Menurutnya, hubungan semacam ini rentan terhadap ketidakstabilan karena tidak dibangun atas dasar cinta atau ikatan emosional yang mendalam. Pernikahan ini bisa menjadi solusi sementara, terutama bagi mereka yang ingin menghindari stigma sosial atau mendapatkan perlindungan hukum tertentu. Namun, dalam jangka panjang, hubungan ini berisiko jika tidak didasari komitmen kuat atau tujuan hidup yang selaras.


Masa Depan Tren Ini

Fenomena pernikahan persahabatan mencerminkan perubahan besar dalam cara generasi muda memandang relasi dan institusi pernikahan. Di satu sisi, ini menunjukkan keberanian untuk mendefinisikan ulang konsep “keluarga” berdasarkan kenyamanan dan fleksibilitas. Di sisi lain, ini juga menyoroti betapa besarnya tekanan sosial yang dihadapi individu dalam masyarakat modern, hingga mereka rela menempuh jalan yang tak lazim demi ketenangan hidup.

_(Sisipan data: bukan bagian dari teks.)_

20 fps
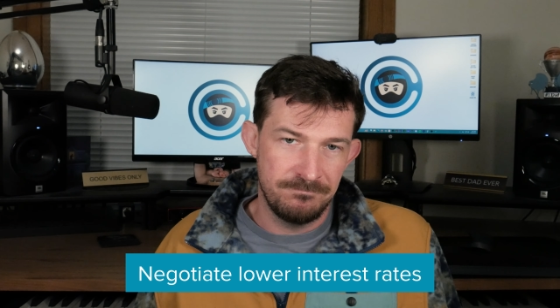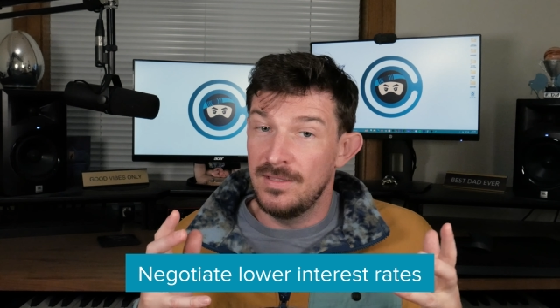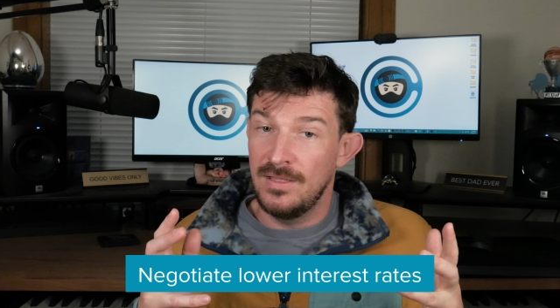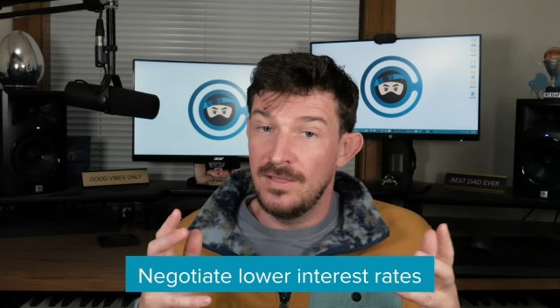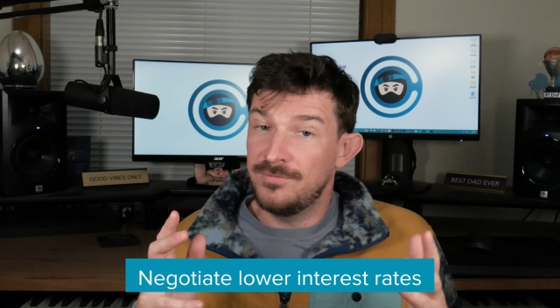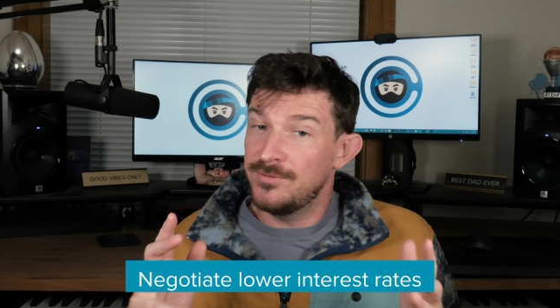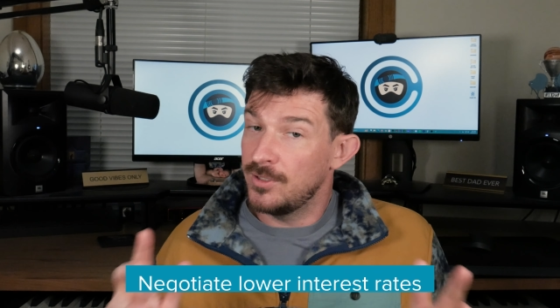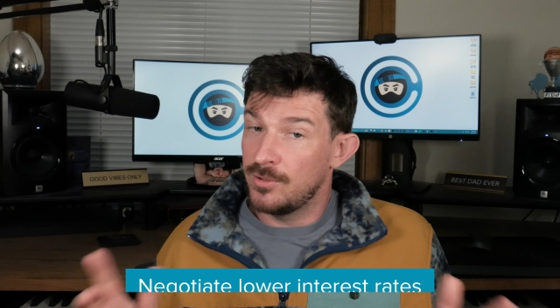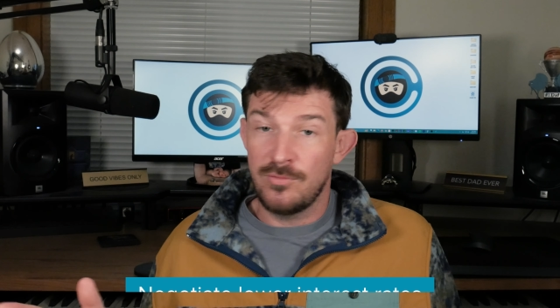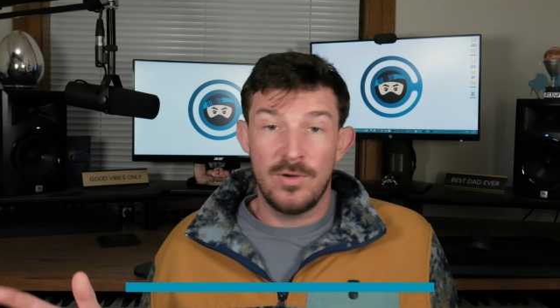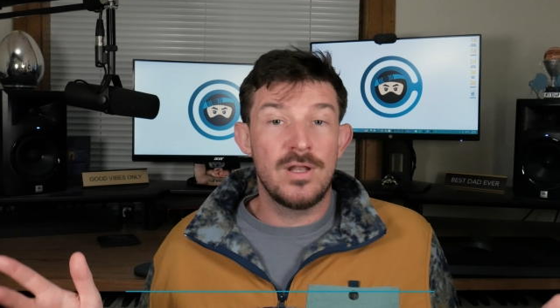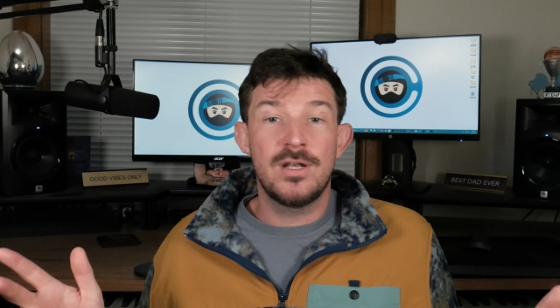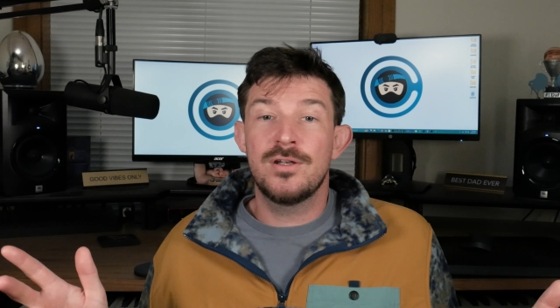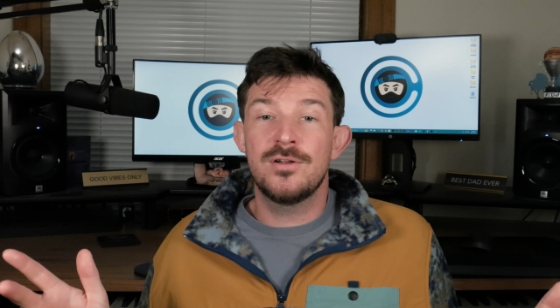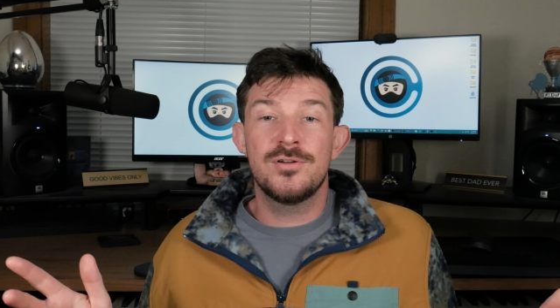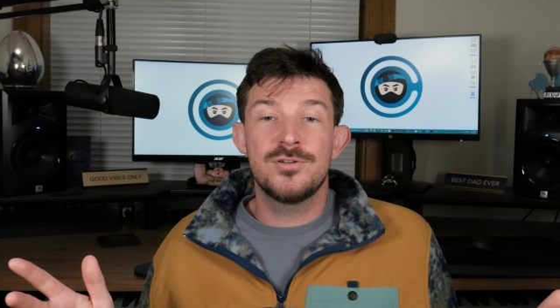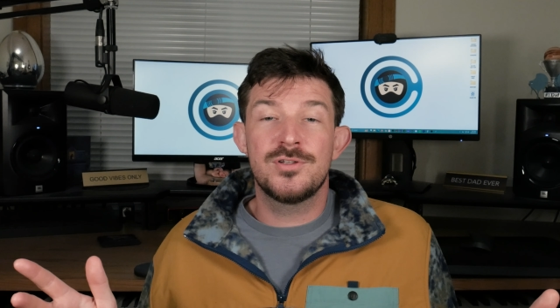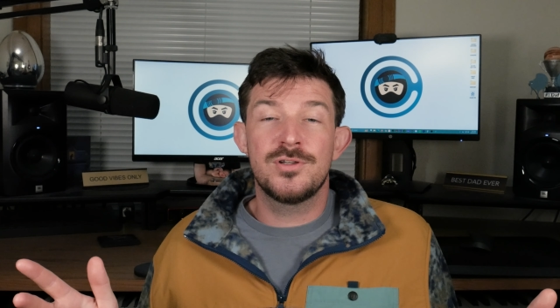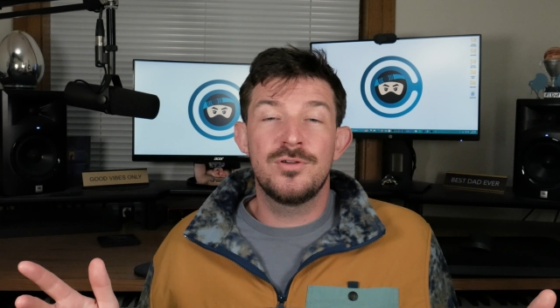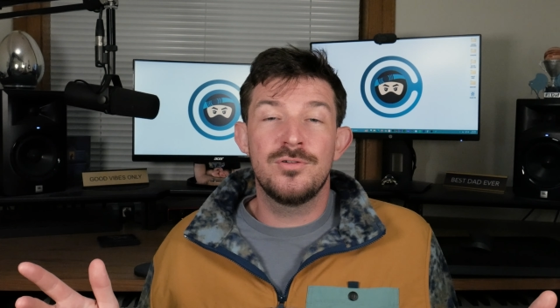If the
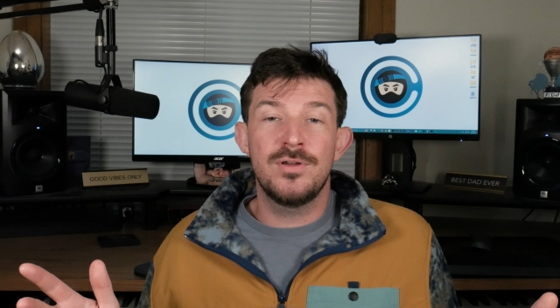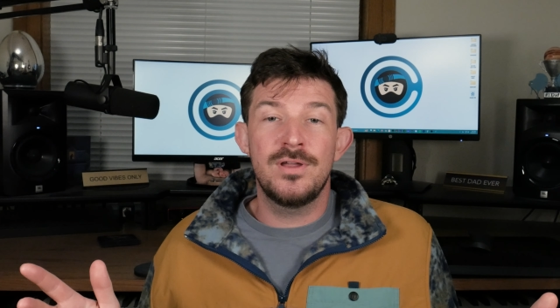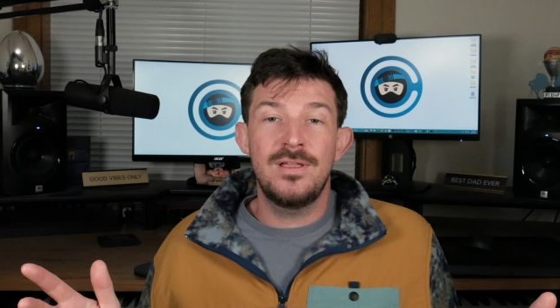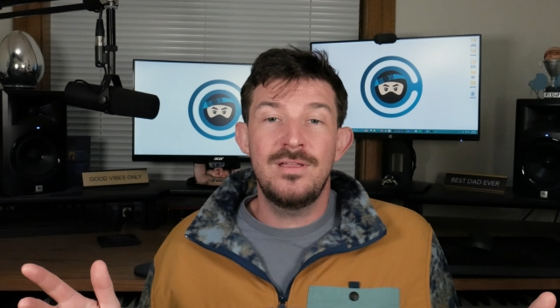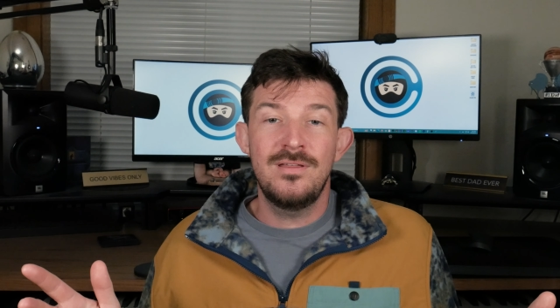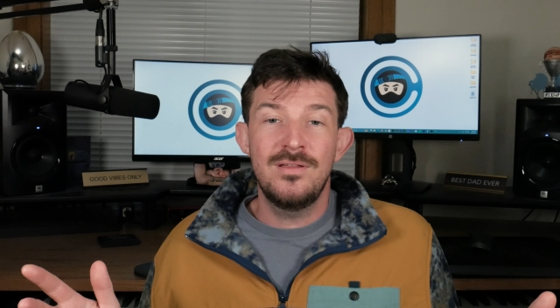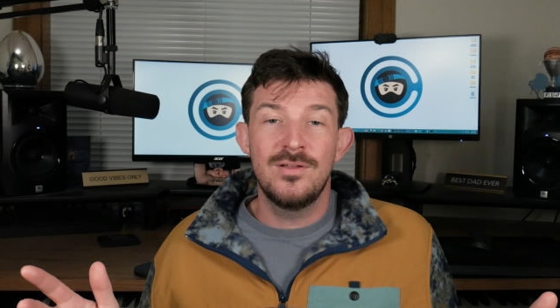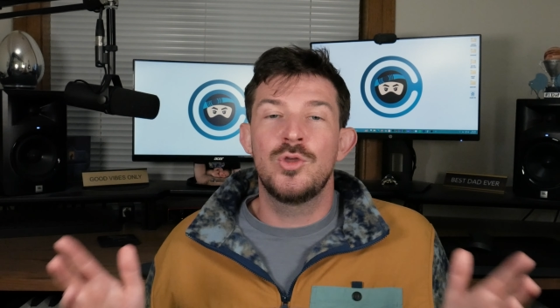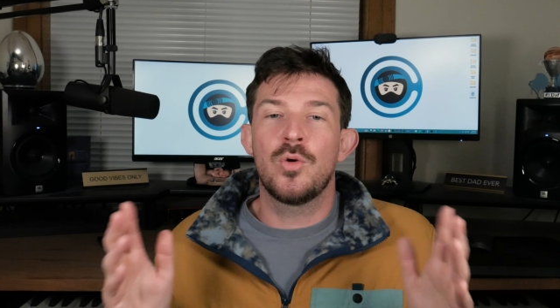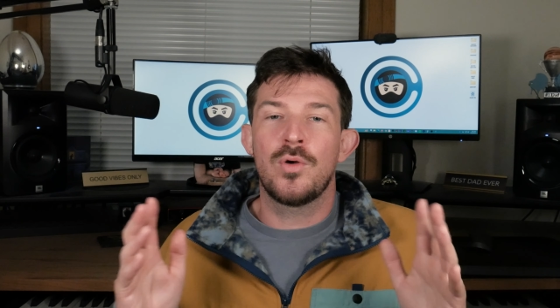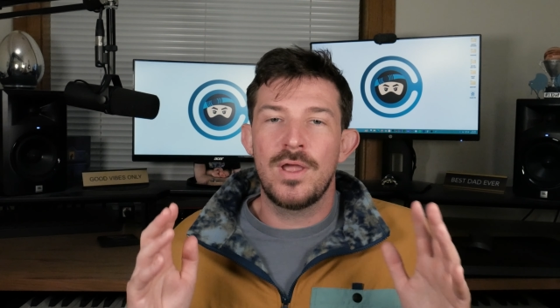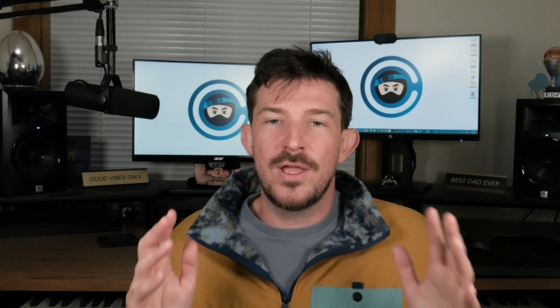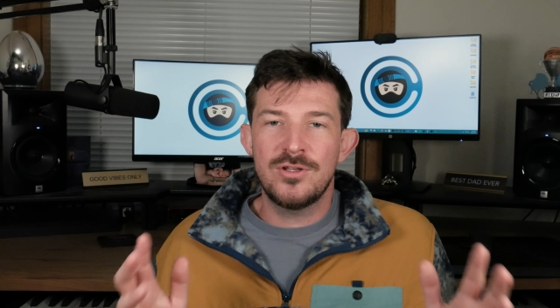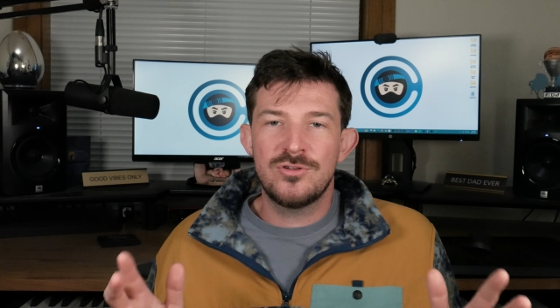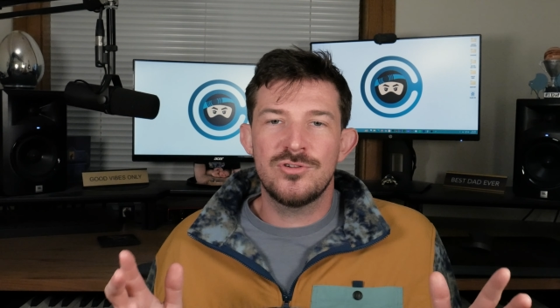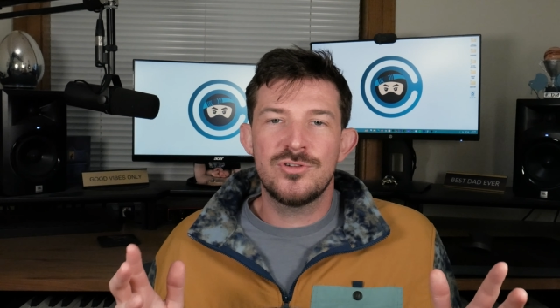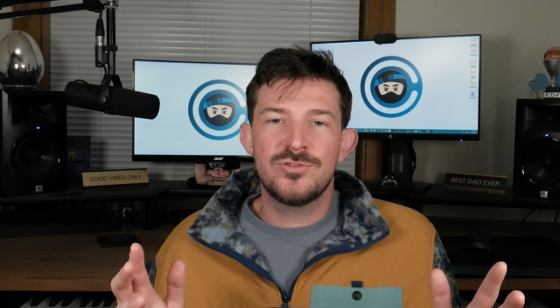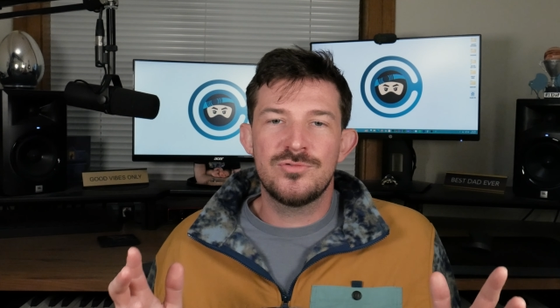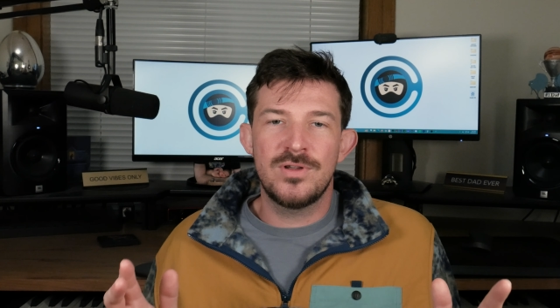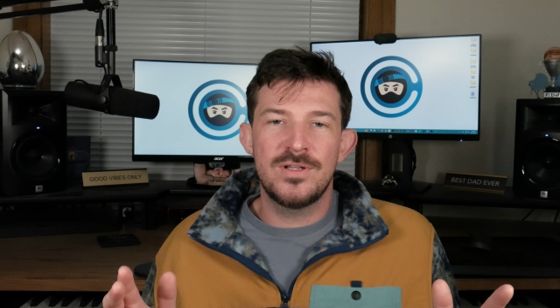creditors agree, your
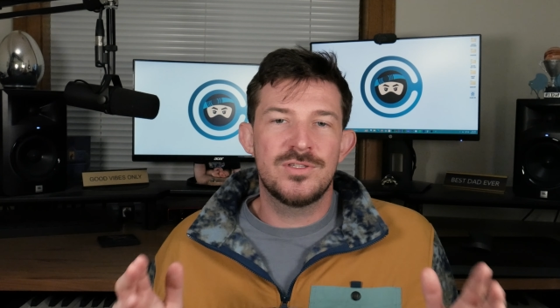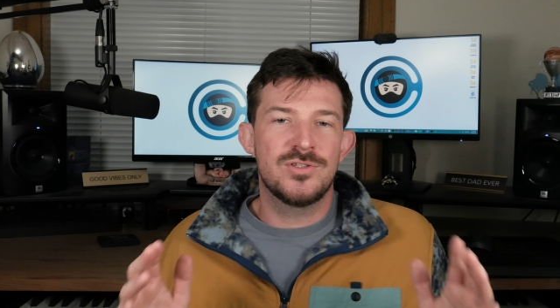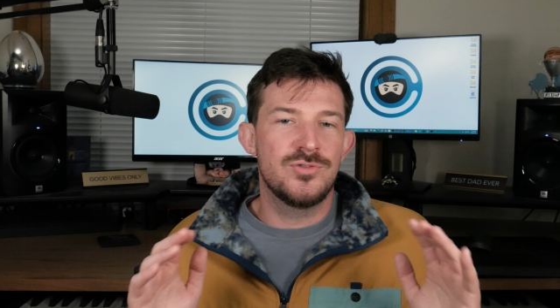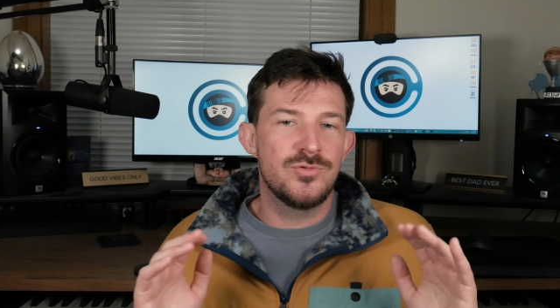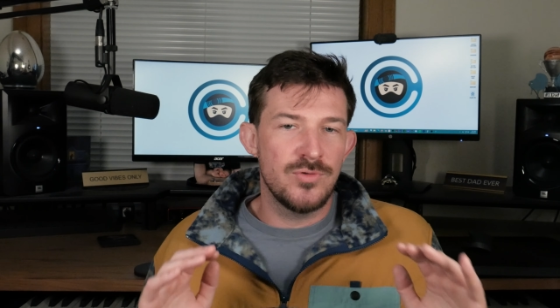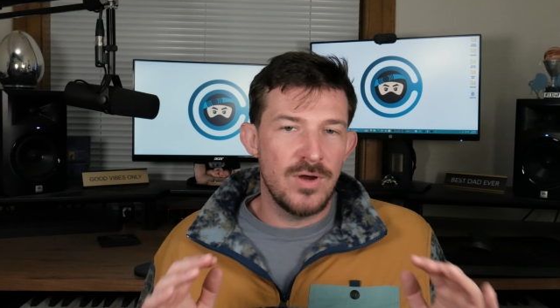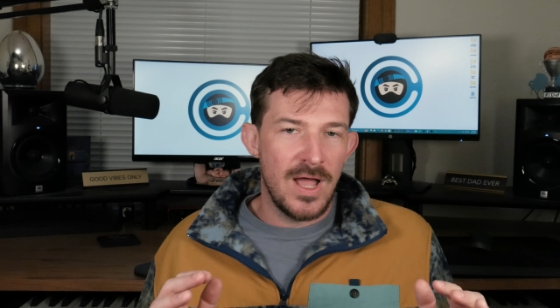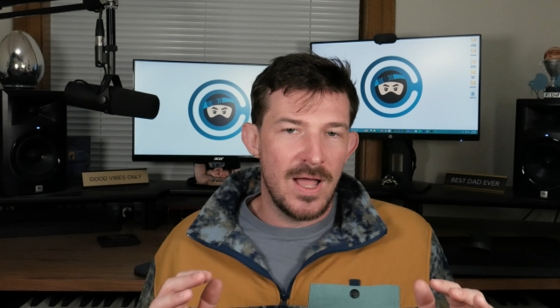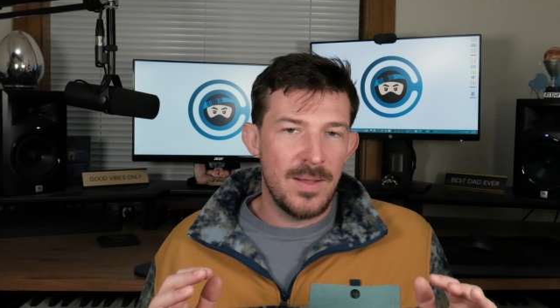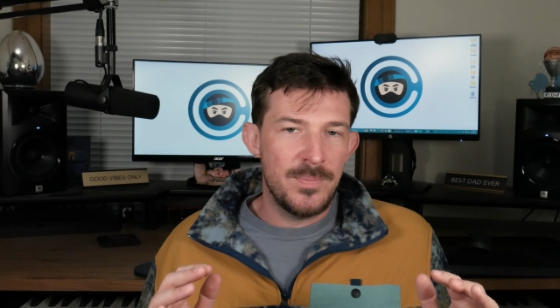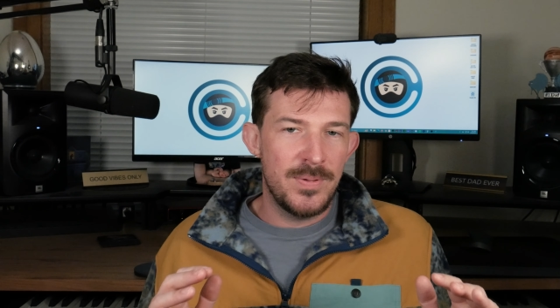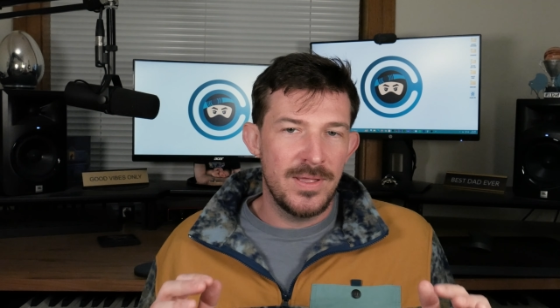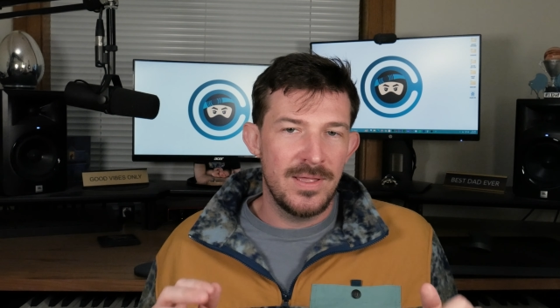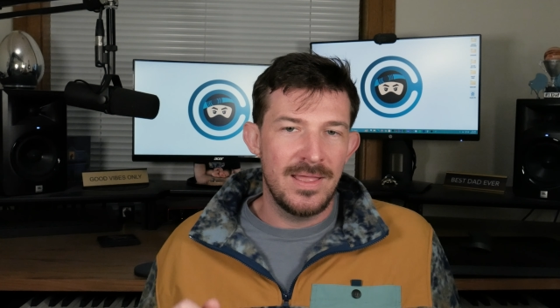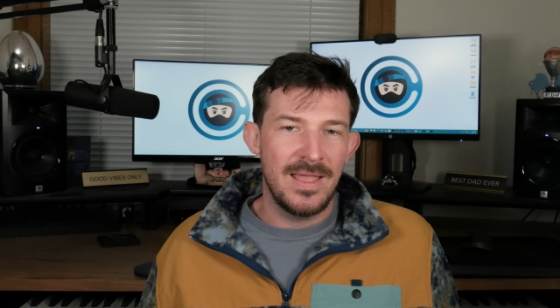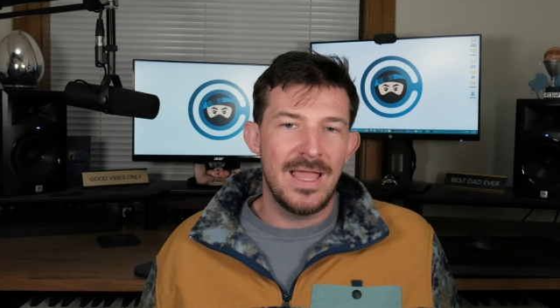interest rates drop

Jika kondisi sosial seperti harga properti yang tinggi, beban ekonomi, serta tekanan untuk menikah tidak berubah, besar kemungkinan tren ini akan terus berkembang. Namun jika ada perbaikan dalam akses perumahan dan jaminan sosial bagi lajang, minat terhadap pernikahan persahabatan mungkin akan berkurang.